[Collection entries]
Start of Block

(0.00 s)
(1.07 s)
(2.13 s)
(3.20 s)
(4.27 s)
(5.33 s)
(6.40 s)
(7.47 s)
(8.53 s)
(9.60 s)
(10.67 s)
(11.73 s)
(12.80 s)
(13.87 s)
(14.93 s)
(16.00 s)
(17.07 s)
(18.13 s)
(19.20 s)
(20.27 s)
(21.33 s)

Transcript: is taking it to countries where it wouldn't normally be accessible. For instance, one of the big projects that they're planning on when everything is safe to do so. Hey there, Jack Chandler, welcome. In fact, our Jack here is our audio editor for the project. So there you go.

End of Block
Start of Block

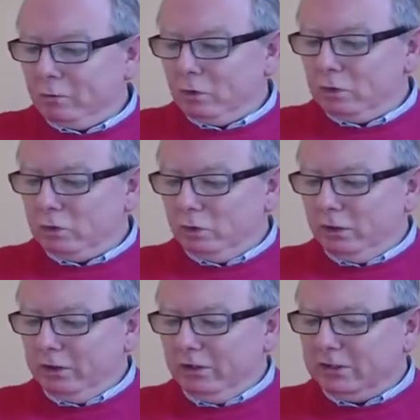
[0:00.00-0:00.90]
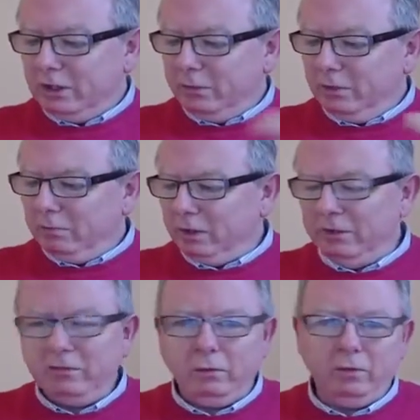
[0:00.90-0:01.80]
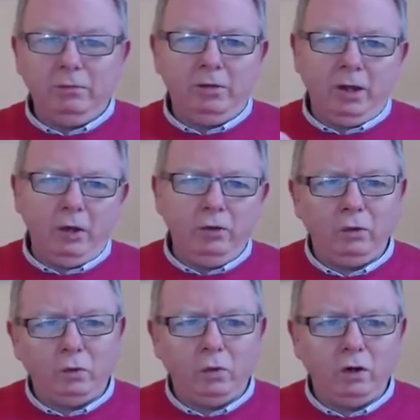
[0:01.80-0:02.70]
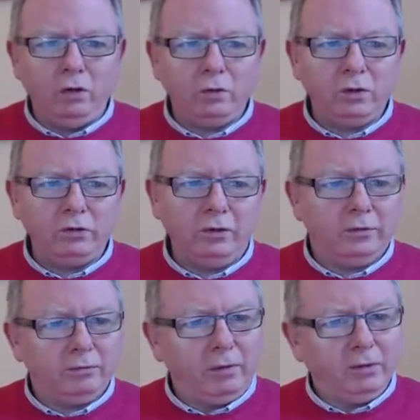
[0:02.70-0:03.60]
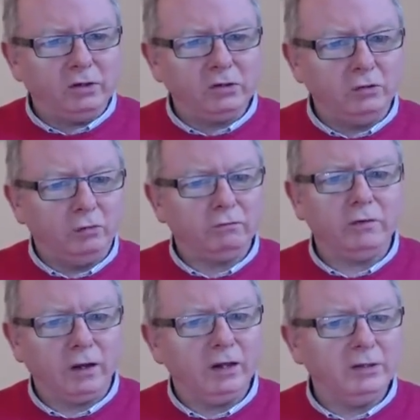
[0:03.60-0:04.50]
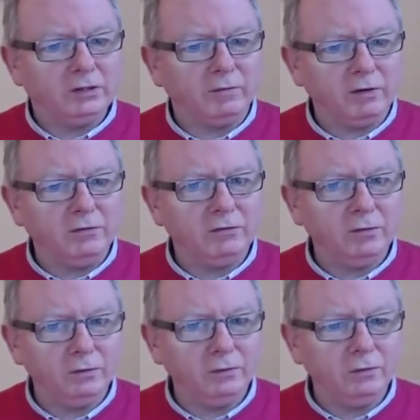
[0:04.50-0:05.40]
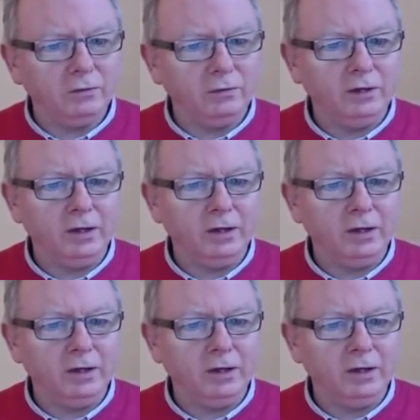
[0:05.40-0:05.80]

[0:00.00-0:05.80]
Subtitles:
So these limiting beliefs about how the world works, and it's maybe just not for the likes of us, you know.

End of Block
Start of Block

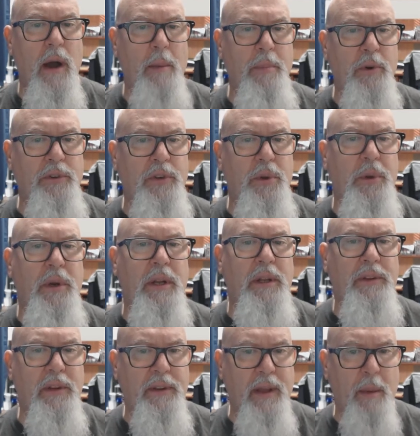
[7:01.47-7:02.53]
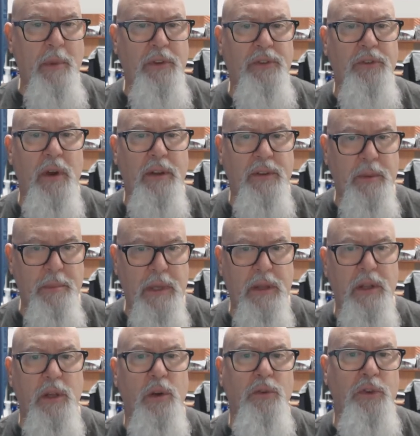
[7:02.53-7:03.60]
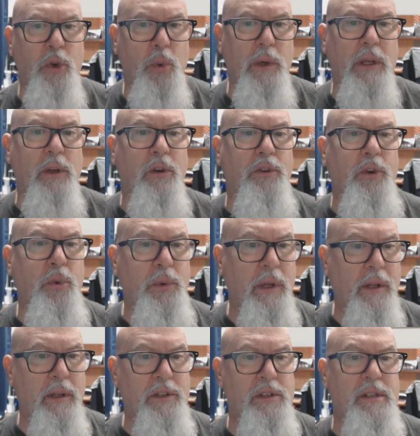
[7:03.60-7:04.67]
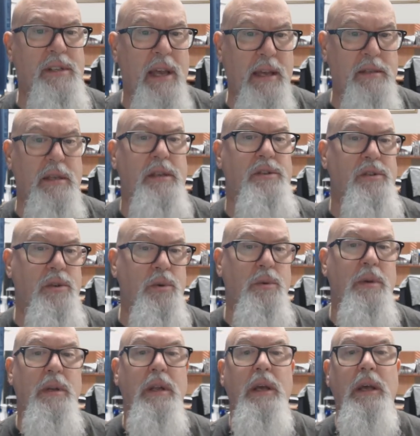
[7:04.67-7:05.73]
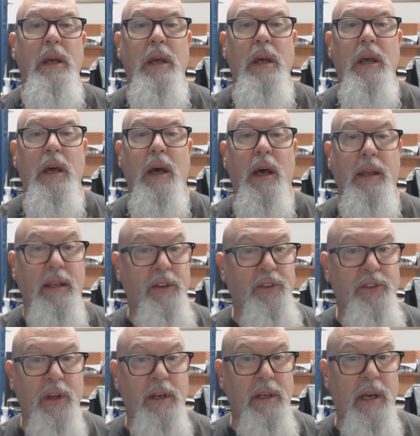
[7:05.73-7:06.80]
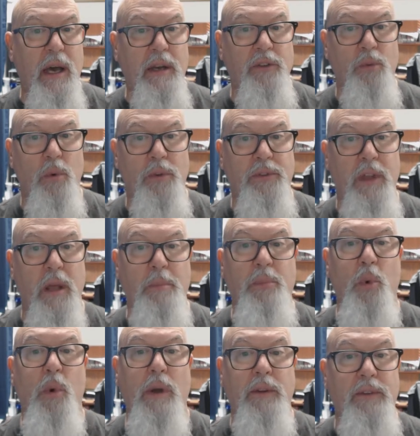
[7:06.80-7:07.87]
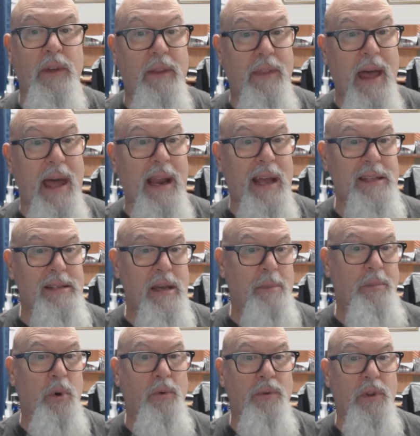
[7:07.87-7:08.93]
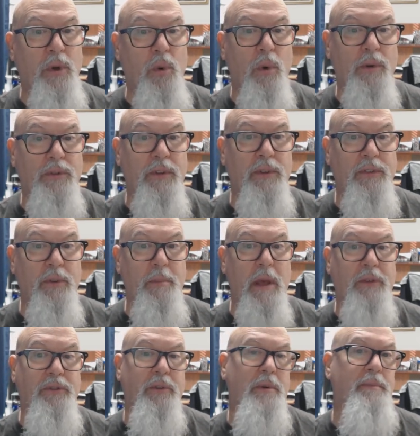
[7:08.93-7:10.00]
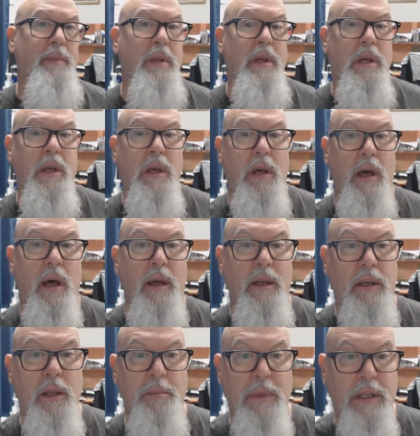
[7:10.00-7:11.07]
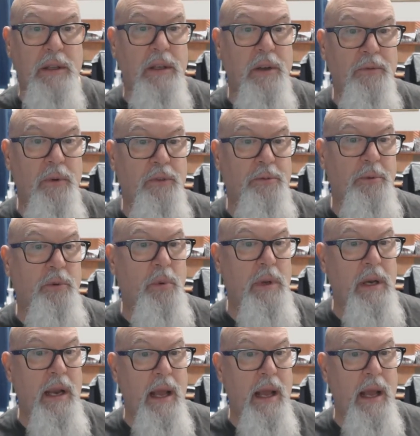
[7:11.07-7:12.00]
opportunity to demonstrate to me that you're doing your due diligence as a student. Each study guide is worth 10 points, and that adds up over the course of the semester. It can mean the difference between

End of Block

» What you are asked to do:
In the entries above, find the line that contains "[7:03.60-7:04.67]" and the line that contains "[7:10.00-7:11.07]". Reproduce exactly those two lines and every line between them, but not the pictures.

» Answer for this exercise:
[7:03.60-7:04.67]
[7:04.67-7:05.73]
[7:05.73-7:06.80]
[7:06.80-7:07.87]
[7:07.87-7:08.93]
[7:08.93-7:10.00]
[7:10.00-7:11.07]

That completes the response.